*** Begin section ***

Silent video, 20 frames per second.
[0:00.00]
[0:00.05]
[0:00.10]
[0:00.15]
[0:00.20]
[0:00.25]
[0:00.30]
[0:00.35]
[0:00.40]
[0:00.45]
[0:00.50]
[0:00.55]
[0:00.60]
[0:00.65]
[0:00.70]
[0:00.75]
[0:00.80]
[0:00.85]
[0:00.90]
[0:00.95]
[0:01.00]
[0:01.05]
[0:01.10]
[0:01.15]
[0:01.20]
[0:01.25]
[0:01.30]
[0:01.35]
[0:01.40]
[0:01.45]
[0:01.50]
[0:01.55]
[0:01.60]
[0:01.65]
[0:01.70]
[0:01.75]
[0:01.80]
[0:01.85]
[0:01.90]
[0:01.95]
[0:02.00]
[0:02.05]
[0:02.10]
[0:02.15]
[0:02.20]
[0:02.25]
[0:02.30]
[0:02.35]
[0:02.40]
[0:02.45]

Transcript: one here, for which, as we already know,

*** End section ***

PROBLEM.
Take the data above and reproduce it exactly.

ANSWER TO THIS TASK.
Silent video, 20 frames per second.
[0:00.00]
[0:00.05]
[0:00.10]
[0:00.15]
[0:00.20]
[0:00.25]
[0:00.30]
[0:00.35]
[0:00.40]
[0:00.45]
[0:00.50]
[0:00.55]
[0:00.60]
[0:00.65]
[0:00.70]
[0:00.75]
[0:00.80]
[0:00.85]
[0:00.90]
[0:00.95]
[0:01.00]
[0:01.05]
[0:01.10]
[0:01.15]
[0:01.20]
[0:01.25]
[0:01.30]
[0:01.35]
[0:01.40]
[0:01.45]
[0:01.50]
[0:01.55]
[0:01.60]
[0:01.65]
[0:01.70]
[0:01.75]
[0:01.80]
[0:01.85]
[0:01.90]
[0:01.95]
[0:02.00]
[0:02.05]
[0:02.10]
[0:02.15]
[0:02.20]
[0:02.25]
[0:02.30]
[0:02.35]
[0:02.40]
[0:02.45]

Transcript: one here, for which, as we already know,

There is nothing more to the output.